Texas discriminates against Muslim prisoners, judge rules
US District Judge Kenneth Hoyt ruled that Texas must accommodate Muslim inmates’ religious needs, upholding a lawsuit filed in 1969 by inmate Bobby Brown against the state. The suit was settled in 1977, but revived in 2012 when the Texas Attorney General asked to be released from the settlement.
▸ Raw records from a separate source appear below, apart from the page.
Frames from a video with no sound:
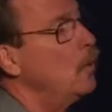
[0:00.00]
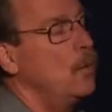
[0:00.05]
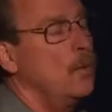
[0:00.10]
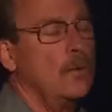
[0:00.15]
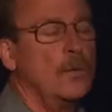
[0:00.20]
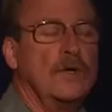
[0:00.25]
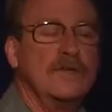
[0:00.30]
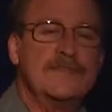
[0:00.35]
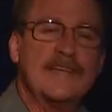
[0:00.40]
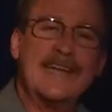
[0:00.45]

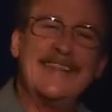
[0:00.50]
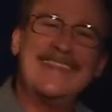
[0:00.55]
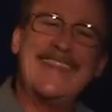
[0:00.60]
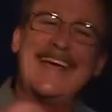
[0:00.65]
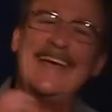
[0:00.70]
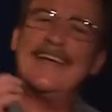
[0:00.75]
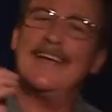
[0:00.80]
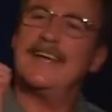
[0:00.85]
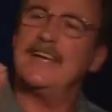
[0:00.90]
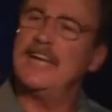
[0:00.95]
was
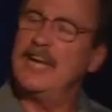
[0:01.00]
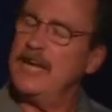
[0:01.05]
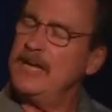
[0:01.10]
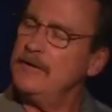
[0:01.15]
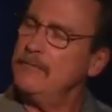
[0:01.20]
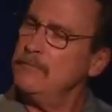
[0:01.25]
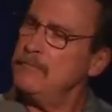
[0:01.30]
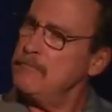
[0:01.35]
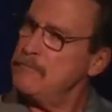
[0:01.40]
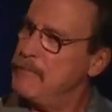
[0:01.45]
that
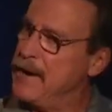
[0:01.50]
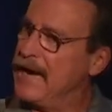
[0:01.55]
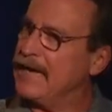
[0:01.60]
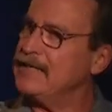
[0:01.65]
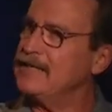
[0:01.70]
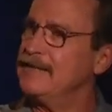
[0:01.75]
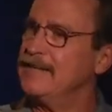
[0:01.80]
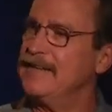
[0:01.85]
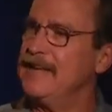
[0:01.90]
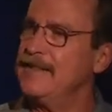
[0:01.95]
again, back
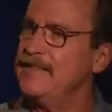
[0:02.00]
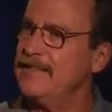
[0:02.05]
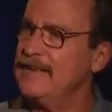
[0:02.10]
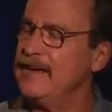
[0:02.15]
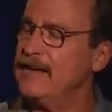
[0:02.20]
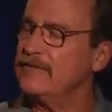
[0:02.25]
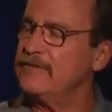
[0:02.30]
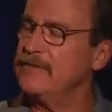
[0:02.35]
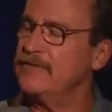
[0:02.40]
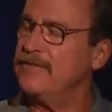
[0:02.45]
to
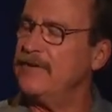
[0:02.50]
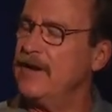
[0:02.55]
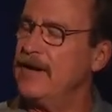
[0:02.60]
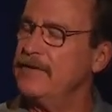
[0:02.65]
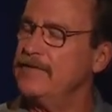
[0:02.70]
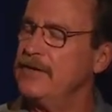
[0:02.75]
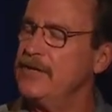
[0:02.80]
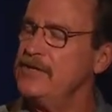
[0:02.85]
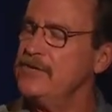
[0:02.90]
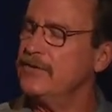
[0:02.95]

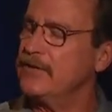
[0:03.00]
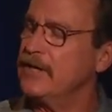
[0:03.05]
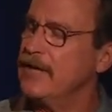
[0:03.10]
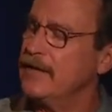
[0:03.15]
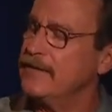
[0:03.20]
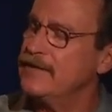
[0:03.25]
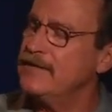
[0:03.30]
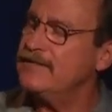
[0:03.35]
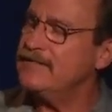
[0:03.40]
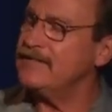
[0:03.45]
10,500,
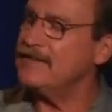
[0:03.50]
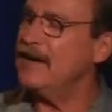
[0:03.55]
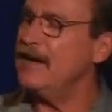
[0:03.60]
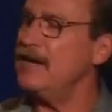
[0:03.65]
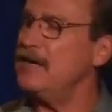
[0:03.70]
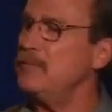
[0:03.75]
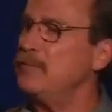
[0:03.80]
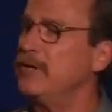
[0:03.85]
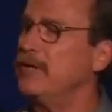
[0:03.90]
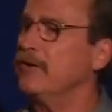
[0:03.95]
at this
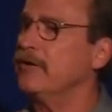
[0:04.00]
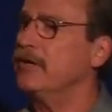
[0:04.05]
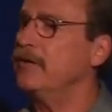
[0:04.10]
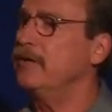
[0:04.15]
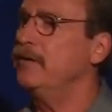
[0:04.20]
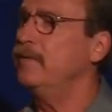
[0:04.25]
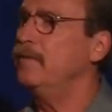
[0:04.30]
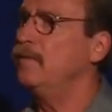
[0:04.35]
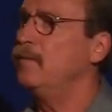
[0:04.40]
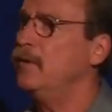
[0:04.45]
time period,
Texas immediately enacted new rules regarding religion among the state’s 151,000 inmates, the Houston Chronicle reports.
Those rules included Administrative Directive 7.30, which stated that “inmates may not gather in groups of more than four for religious services unless a [Texas Department of Criminal Justice] staff member or outside volunteer is available to provide ‘direct supervision’,” the ruling states, as well as the so-called Scott Plan, which is “TDCJ’s policy of providing TDCJ staff to supervise only one hour of religious services per week for each faith group unless an outside volunteer is present to provide direct supervision.”
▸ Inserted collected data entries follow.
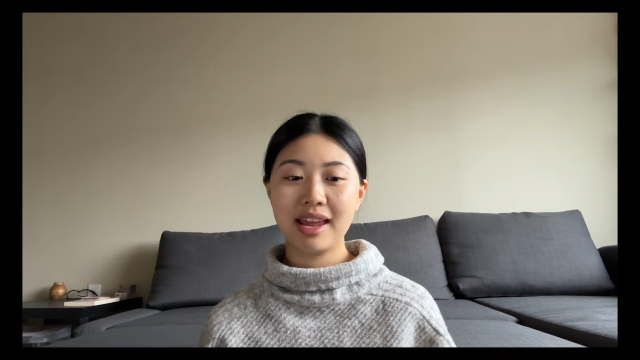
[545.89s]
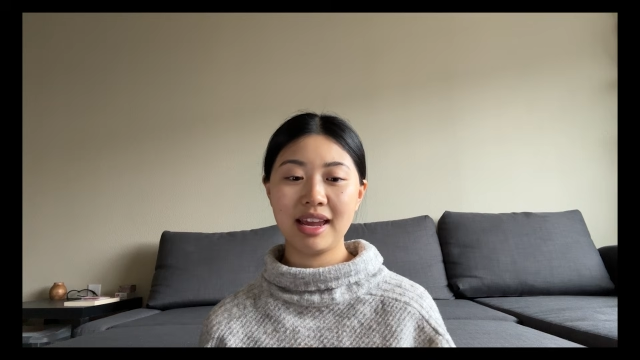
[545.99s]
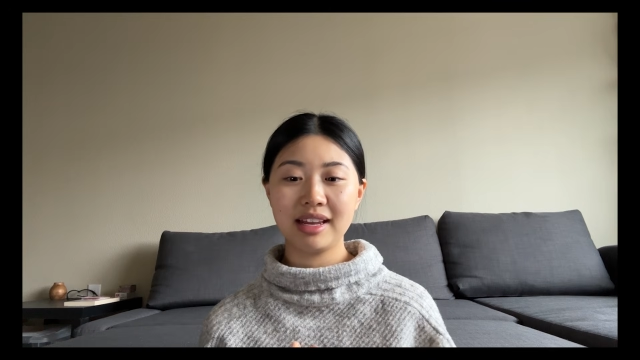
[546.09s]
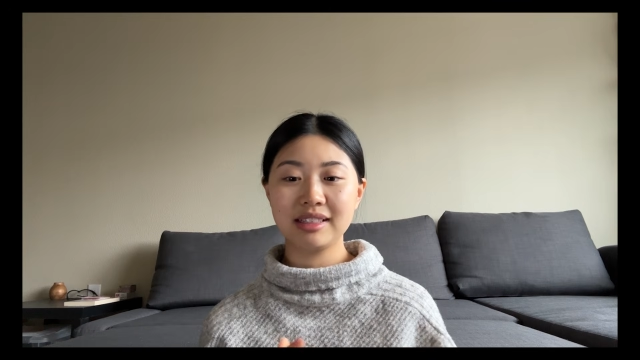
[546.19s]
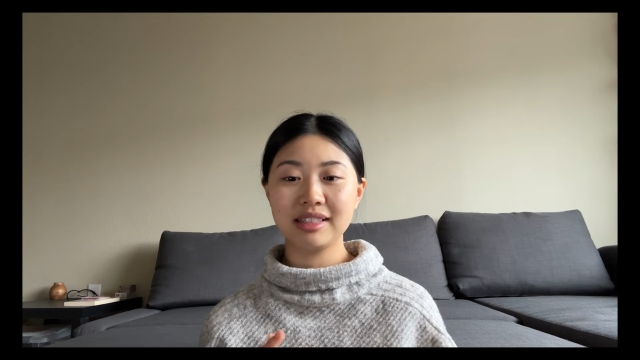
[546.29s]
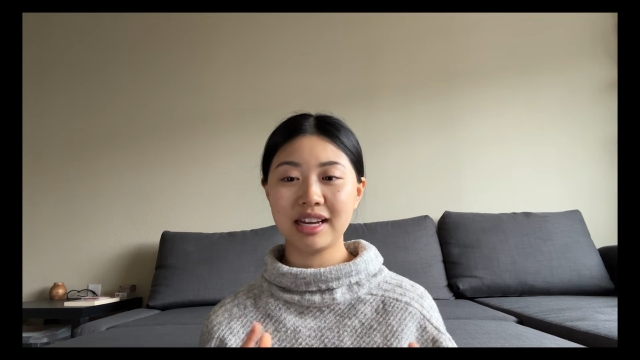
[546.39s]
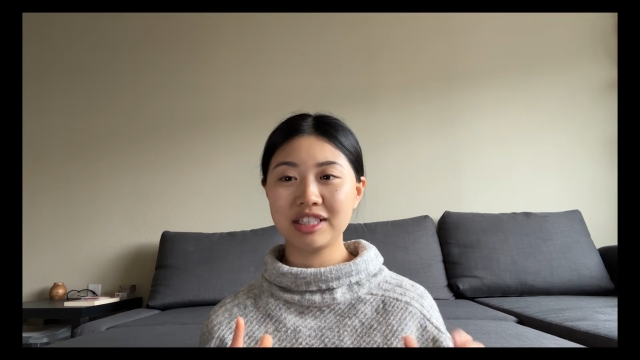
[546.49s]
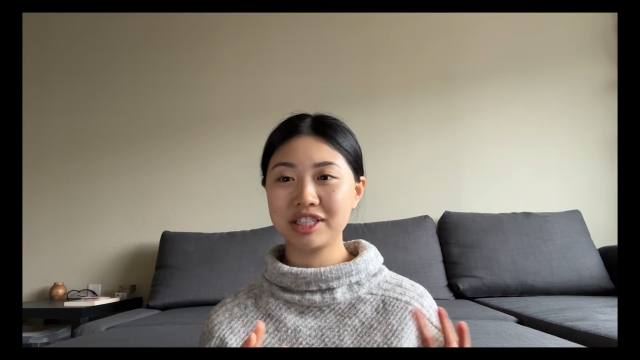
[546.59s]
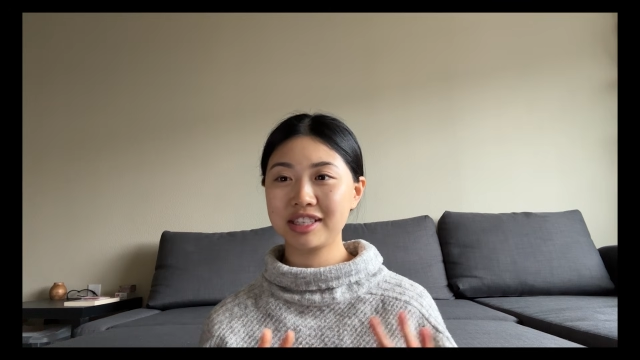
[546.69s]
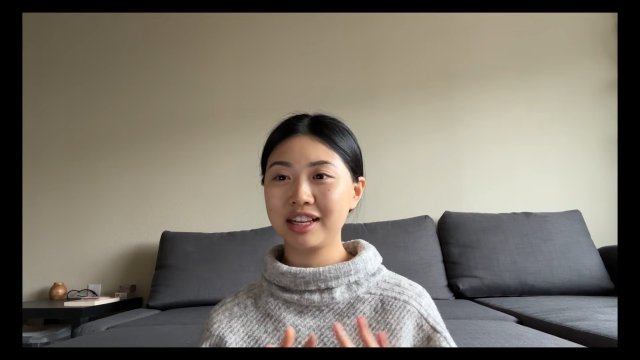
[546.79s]
and I
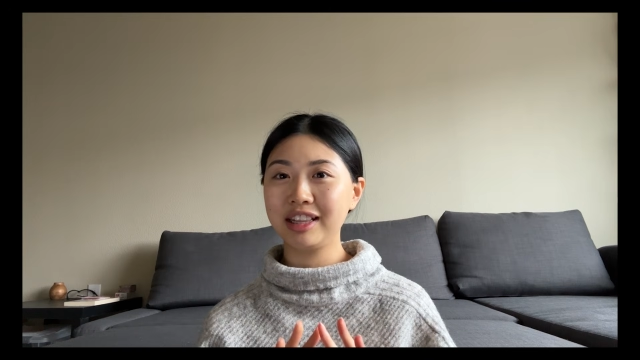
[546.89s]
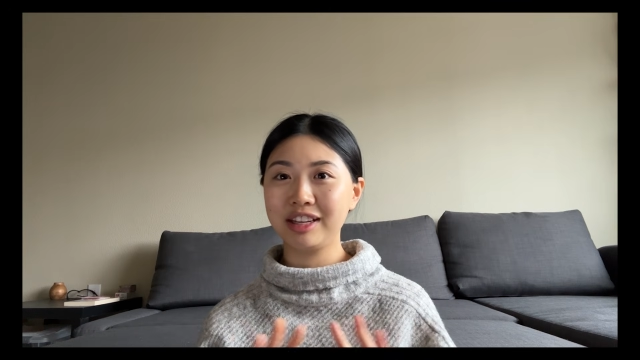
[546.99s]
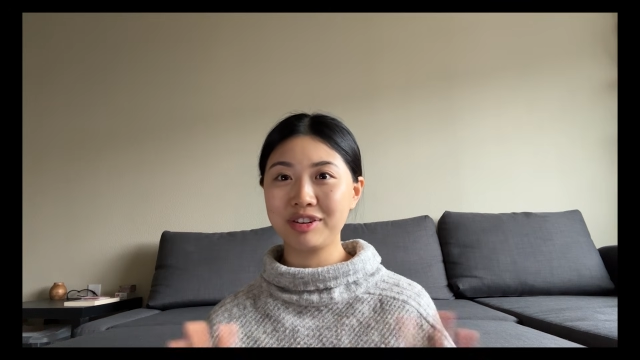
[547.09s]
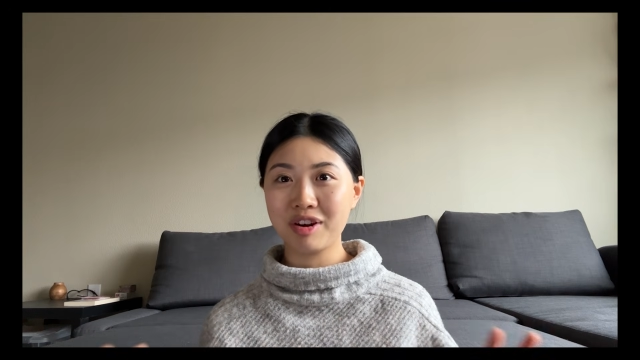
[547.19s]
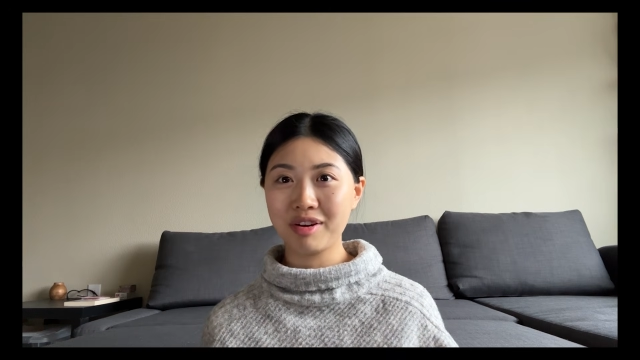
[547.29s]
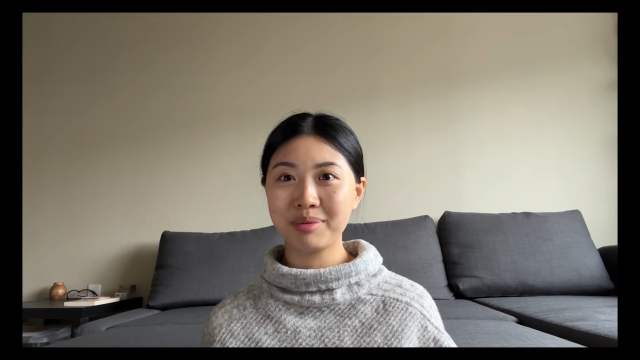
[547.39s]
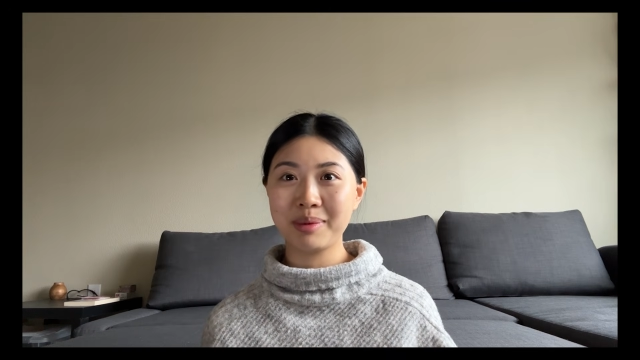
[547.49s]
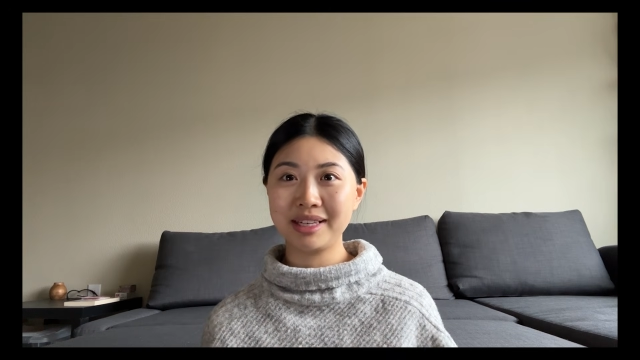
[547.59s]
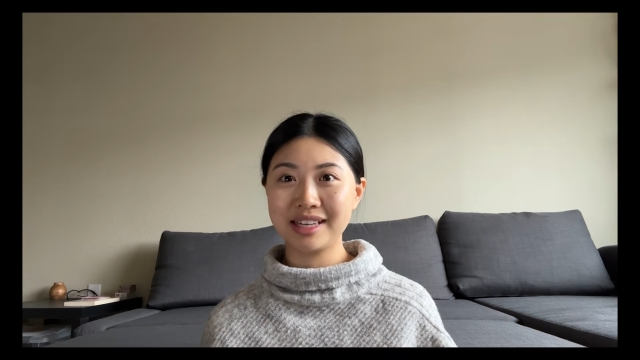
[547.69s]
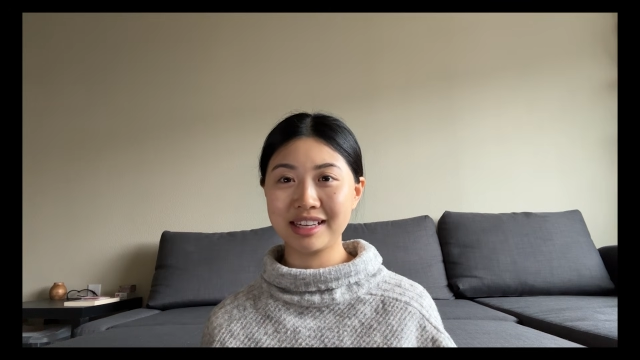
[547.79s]
just cleared off
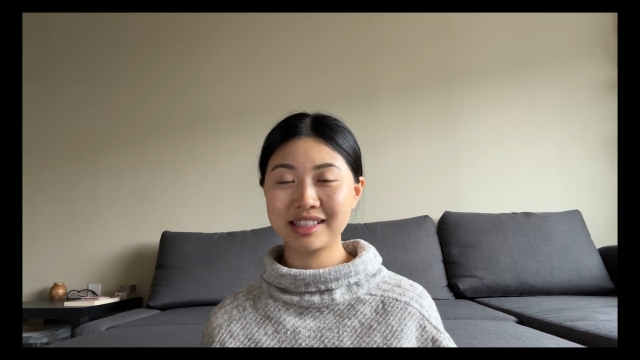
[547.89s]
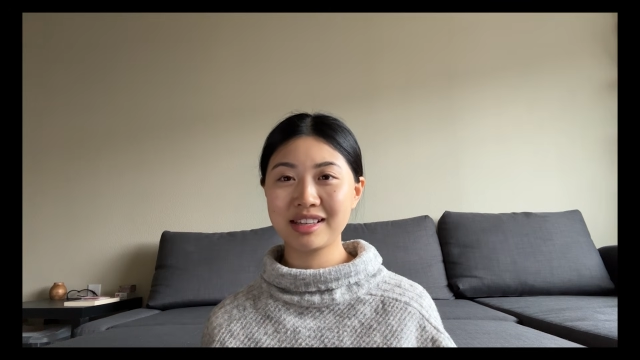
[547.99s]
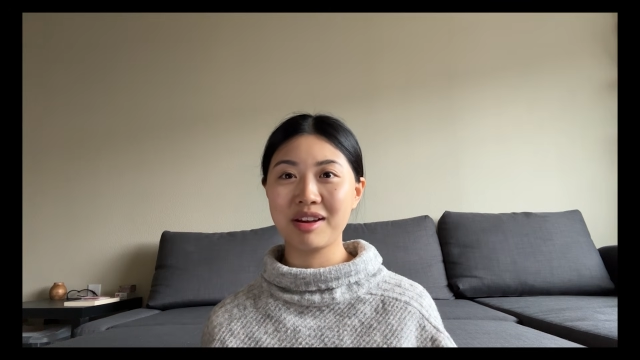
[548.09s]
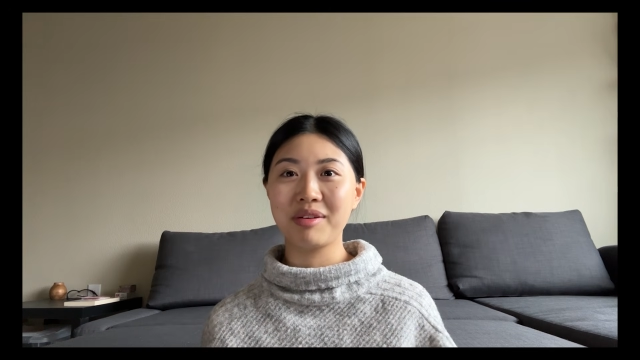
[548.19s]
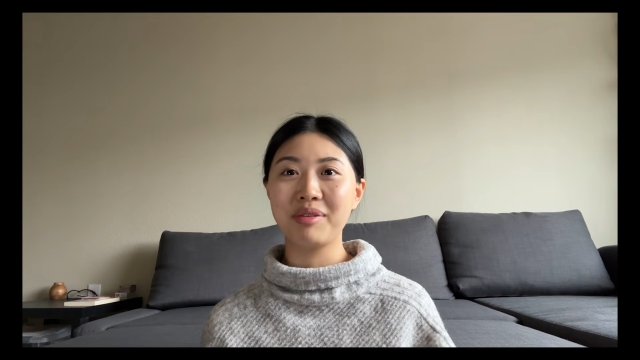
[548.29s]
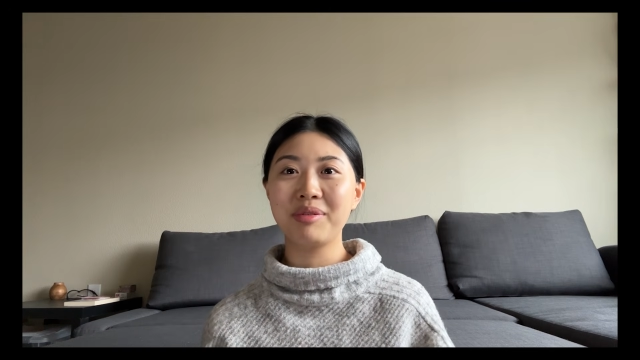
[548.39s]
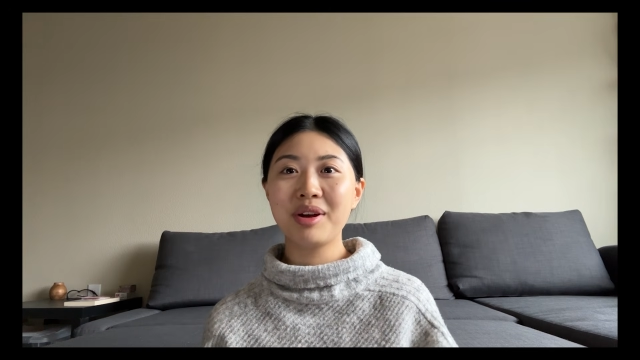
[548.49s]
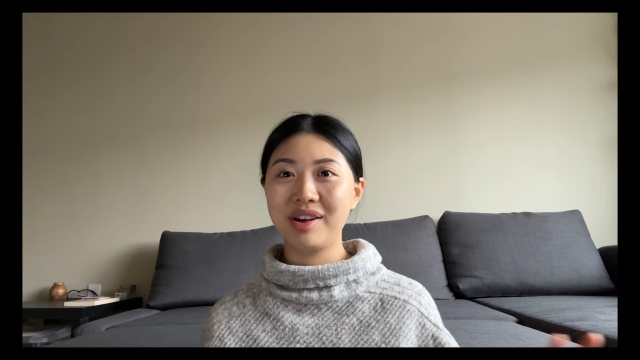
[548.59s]
my desk of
Hoyt found that both of those provisions violated Muslim inmates’ rights under the Religious Land Use and Institutionalized Persons Act and the First Amendment, and that they do not relate to a “legitimate penological interest.”
The 1977 agreement prohibited the TDCJ from “discriminat[ing] against adherents to the Religion of Islam in the pursuit of their right to profess their religious beliefs and to exercise their religious practices,” according to Hoyt’s ruling. It also mandated that the state “shall treat adherents to the Religion of Islam equally and on the same basis as, and to permit Islamic religious practices under substantially the same conditions as, are afforded to and enjoyed by adherents to Catholic, Protestant and Jewish faiths incarcerated within the Texas Department of Justice.”
Hoyt said that the state illegally favored Christian convicts because there were plenty of Christian volunteers and chaplains in the state to conduct prison services, but there are not enough Muslims in Texas, especially in the rural areas, for inmates of the Islamic faith to practice their religion freely. Muslim prisoners will now be able to have more than an hour of religious activities and to have services without a prison clergy or civilian religious supervisor present, according to the Chronicle.
Even before the state changed its prison policies in 2012, Muslims battled with prison officials. In 2000, a federal appeals panel upheld a Texas policy on inmate grooming, according to the Freedom Forum. In that case, Louis Ray Green, who goes by his Muslim name Habib A. K. Khidar, sued the state, saying Texas discriminated against Muslim inmates who wanted to wear beards for religious regions because the state policy required short hair and clean-shaven faces. The federal appeals panel disagreed, stating that there were legitimate penological reasons for the policy and that it affected all inmates, regardless of religious belief.
In 2013, Dallas County Sheriff Lupe Valdez came under fire for providing special meals for Muslim inmates during Ramadan, the Islamic month of fasting, The Blaze reports. The sheriff’s department noted in a statement at the time, “We offer services in English and Spanish and have offered them in Chinese and sign language as requested. Ramadan is a time for spiritual purification achieved through fasting, self sacrifice and prayers.”
Prison officials are expected to file an appeal, which would prevent it from having to make any changes, the Chronicle reports. There are currently five imams employed by the Texas prison system’s 111 units, serving the system’s 6,775 Muslim inmates.